• [What is expected] In the material below, find the span from the line with "[0:02.00-0:03.00]" to the line with "[0:13.00-0:13.71]" and transcribe only those lines, exactly, ends included, without the pictures.

• [Records provided]
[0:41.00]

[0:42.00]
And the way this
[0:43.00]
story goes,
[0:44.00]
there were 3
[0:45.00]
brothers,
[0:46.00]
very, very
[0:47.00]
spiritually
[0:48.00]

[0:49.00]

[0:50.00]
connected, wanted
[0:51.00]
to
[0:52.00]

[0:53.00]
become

* * *

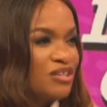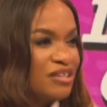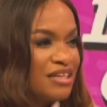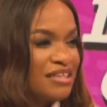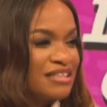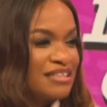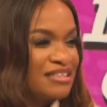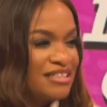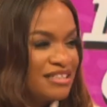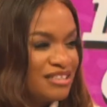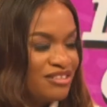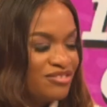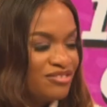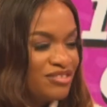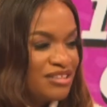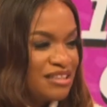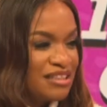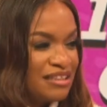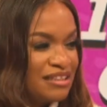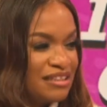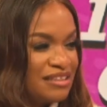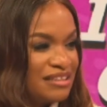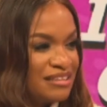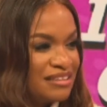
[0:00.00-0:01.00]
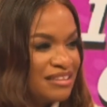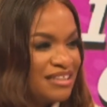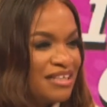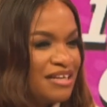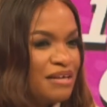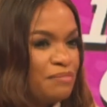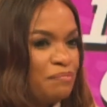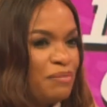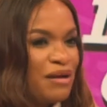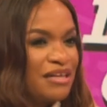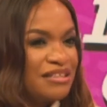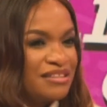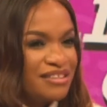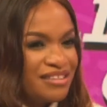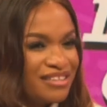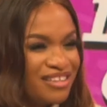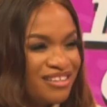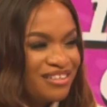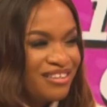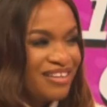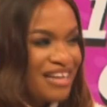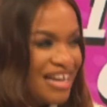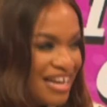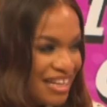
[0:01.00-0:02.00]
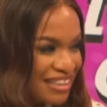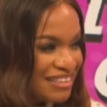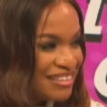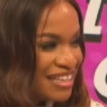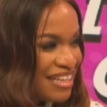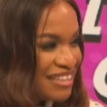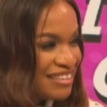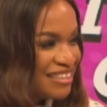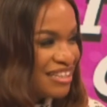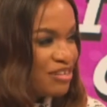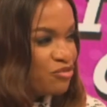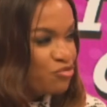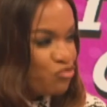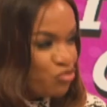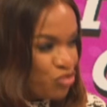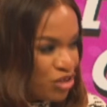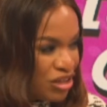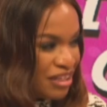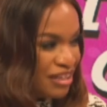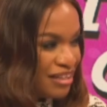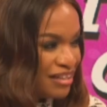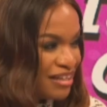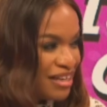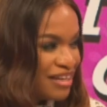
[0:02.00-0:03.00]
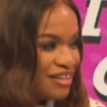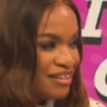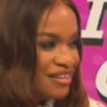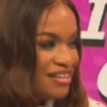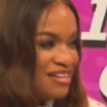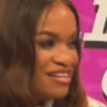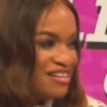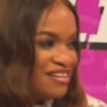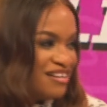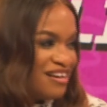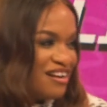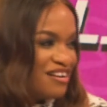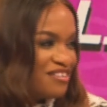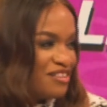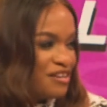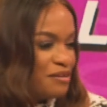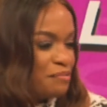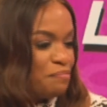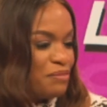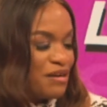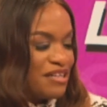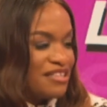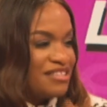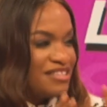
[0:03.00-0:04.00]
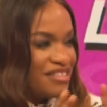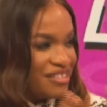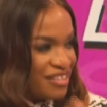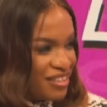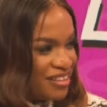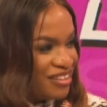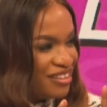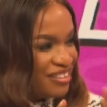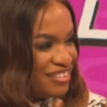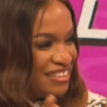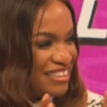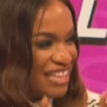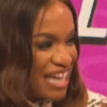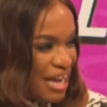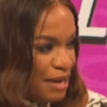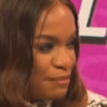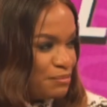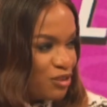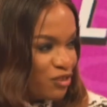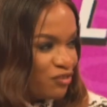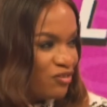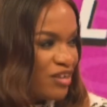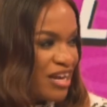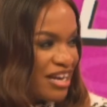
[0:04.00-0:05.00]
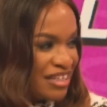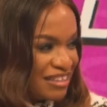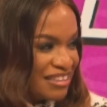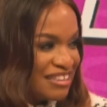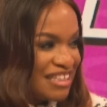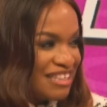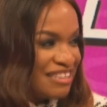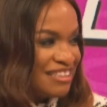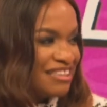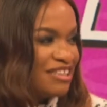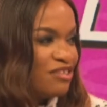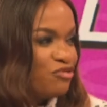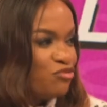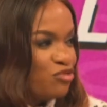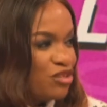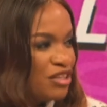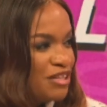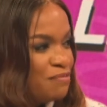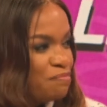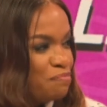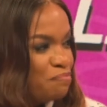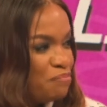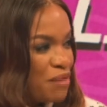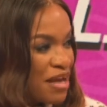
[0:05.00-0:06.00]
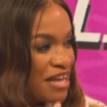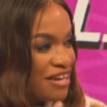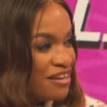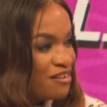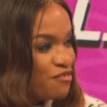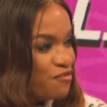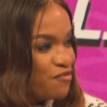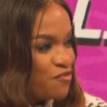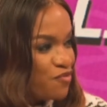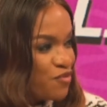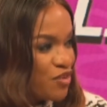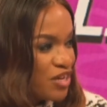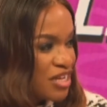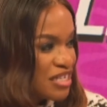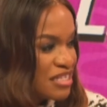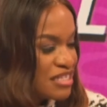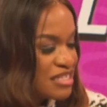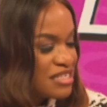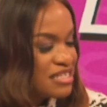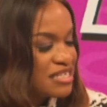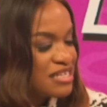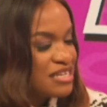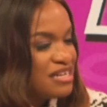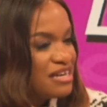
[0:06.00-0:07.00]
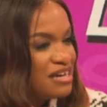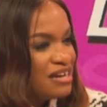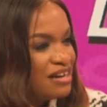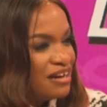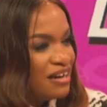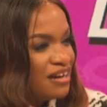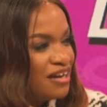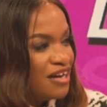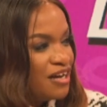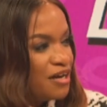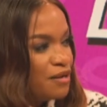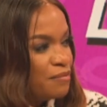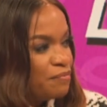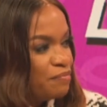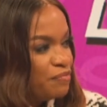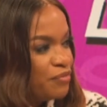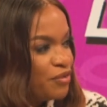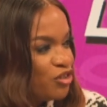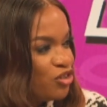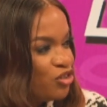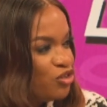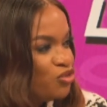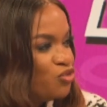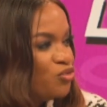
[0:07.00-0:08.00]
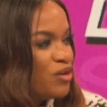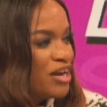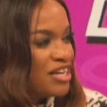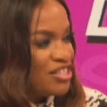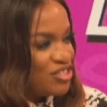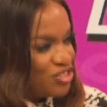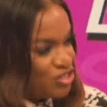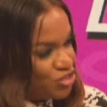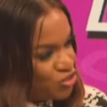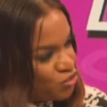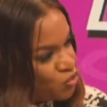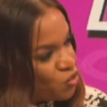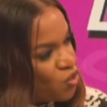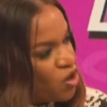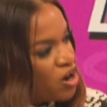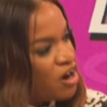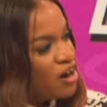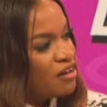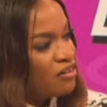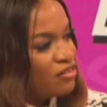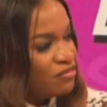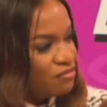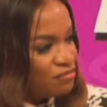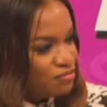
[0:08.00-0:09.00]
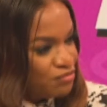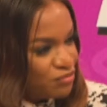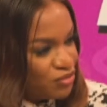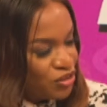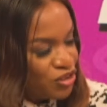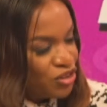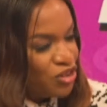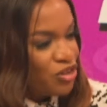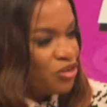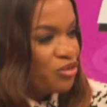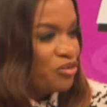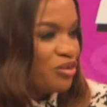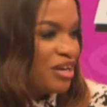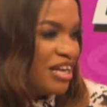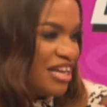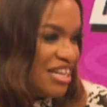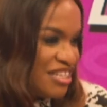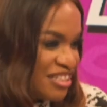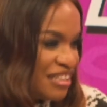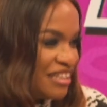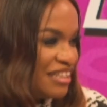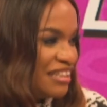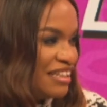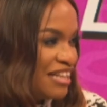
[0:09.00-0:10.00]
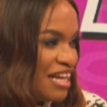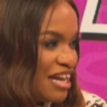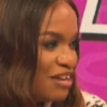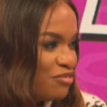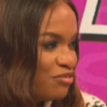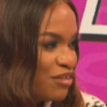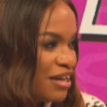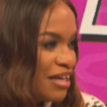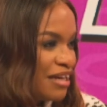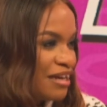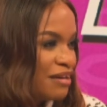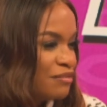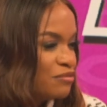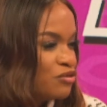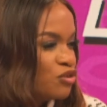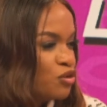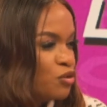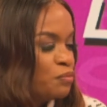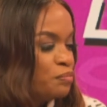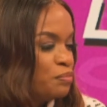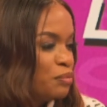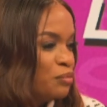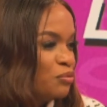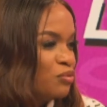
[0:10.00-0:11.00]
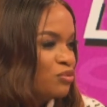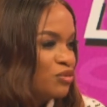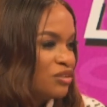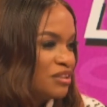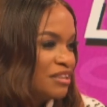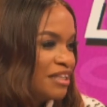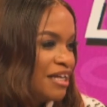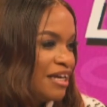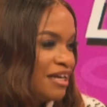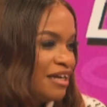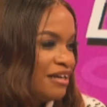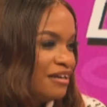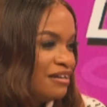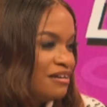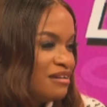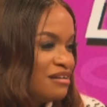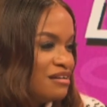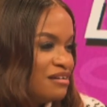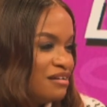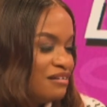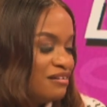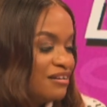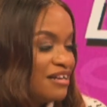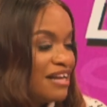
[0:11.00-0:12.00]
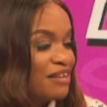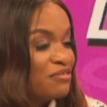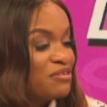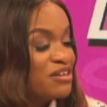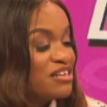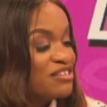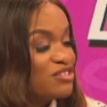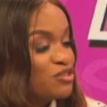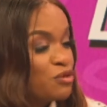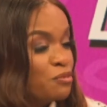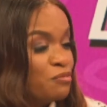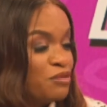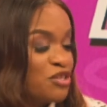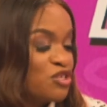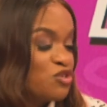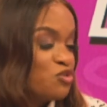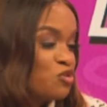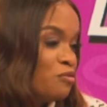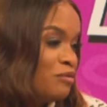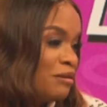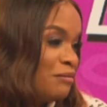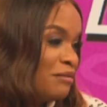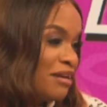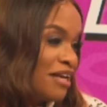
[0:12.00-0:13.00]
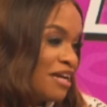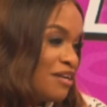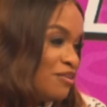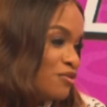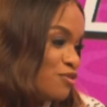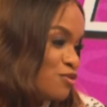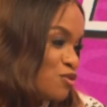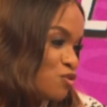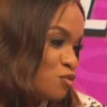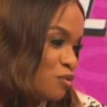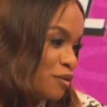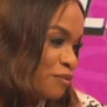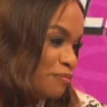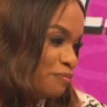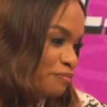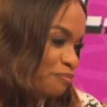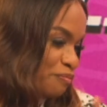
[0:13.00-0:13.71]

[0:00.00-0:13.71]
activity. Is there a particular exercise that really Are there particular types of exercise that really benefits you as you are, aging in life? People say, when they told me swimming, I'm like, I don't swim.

==

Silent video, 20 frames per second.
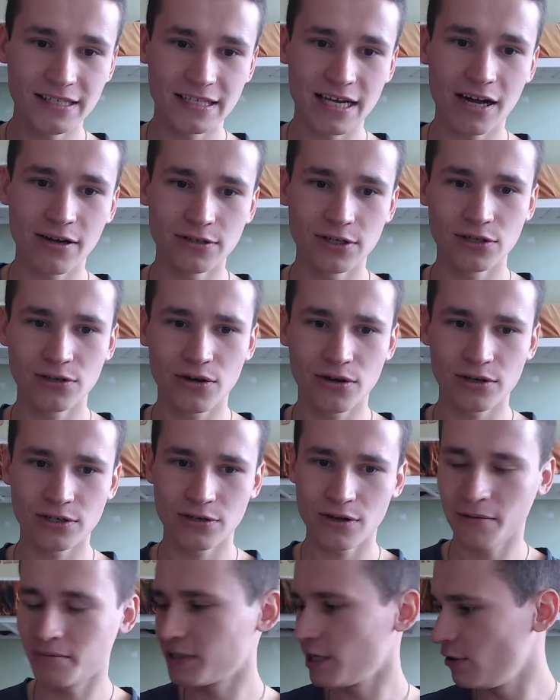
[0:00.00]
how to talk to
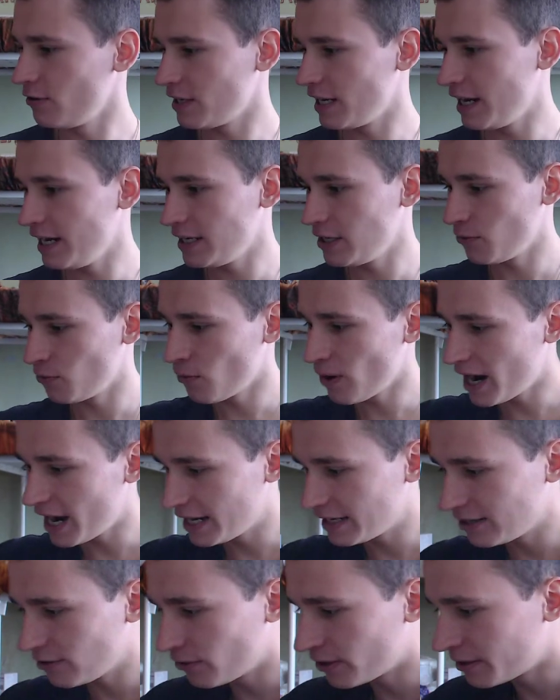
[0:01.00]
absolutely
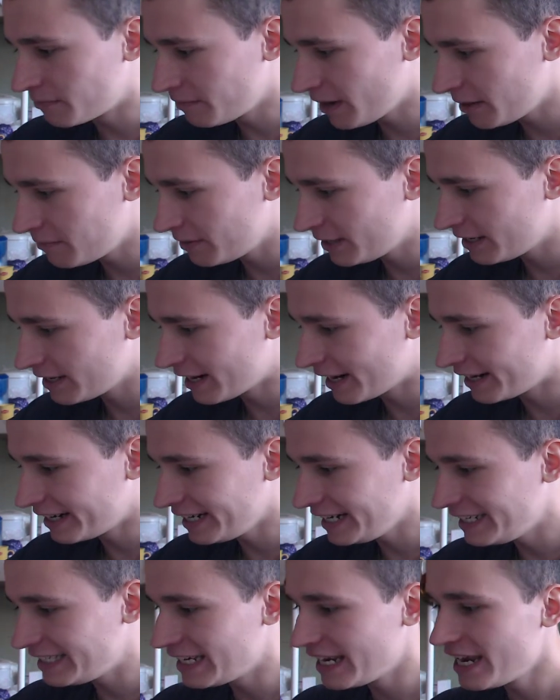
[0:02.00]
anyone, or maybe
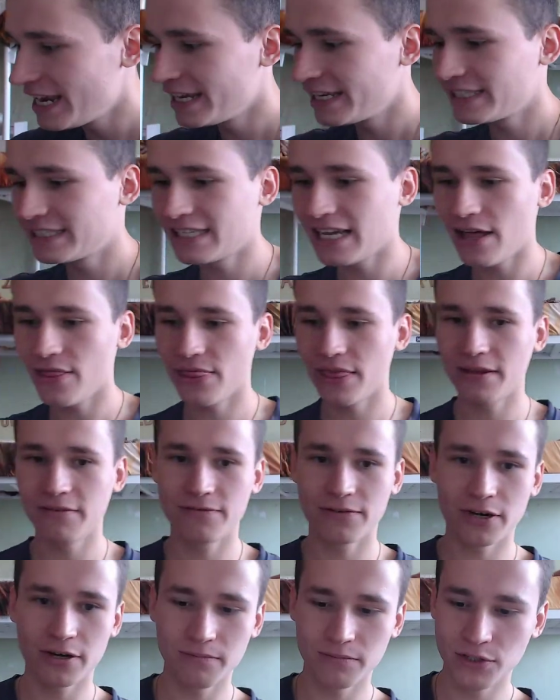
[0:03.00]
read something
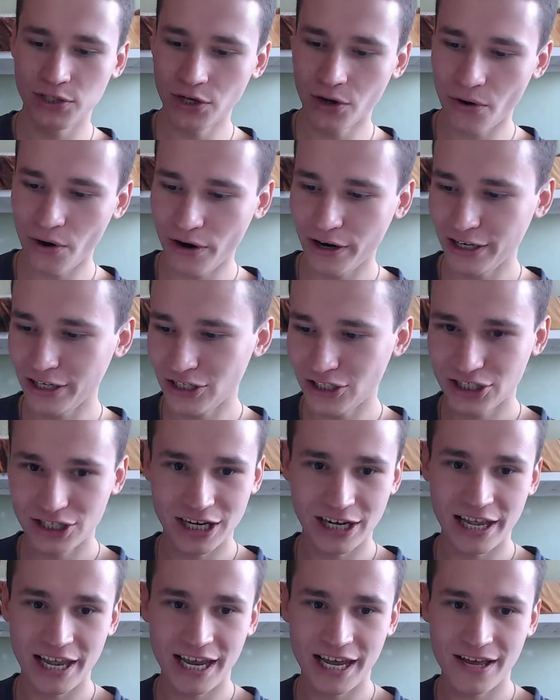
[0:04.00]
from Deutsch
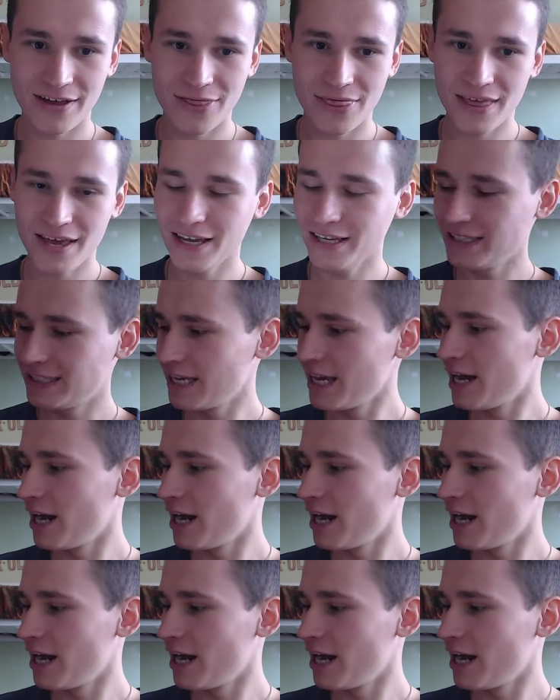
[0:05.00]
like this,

• [Exercise result]
[0:02.00-0:03.00]
[0:03.00-0:04.00]
[0:04.00-0:05.00]
[0:05.00-0:06.00]
[0:06.00-0:07.00]
[0:07.00-0:08.00]
[0:08.00-0:09.00]
[0:09.00-0:10.00]
[0:10.00-0:11.00]
[0:11.00-0:12.00]
[0:12.00-0:13.00]
[0:13.00-0:13.71]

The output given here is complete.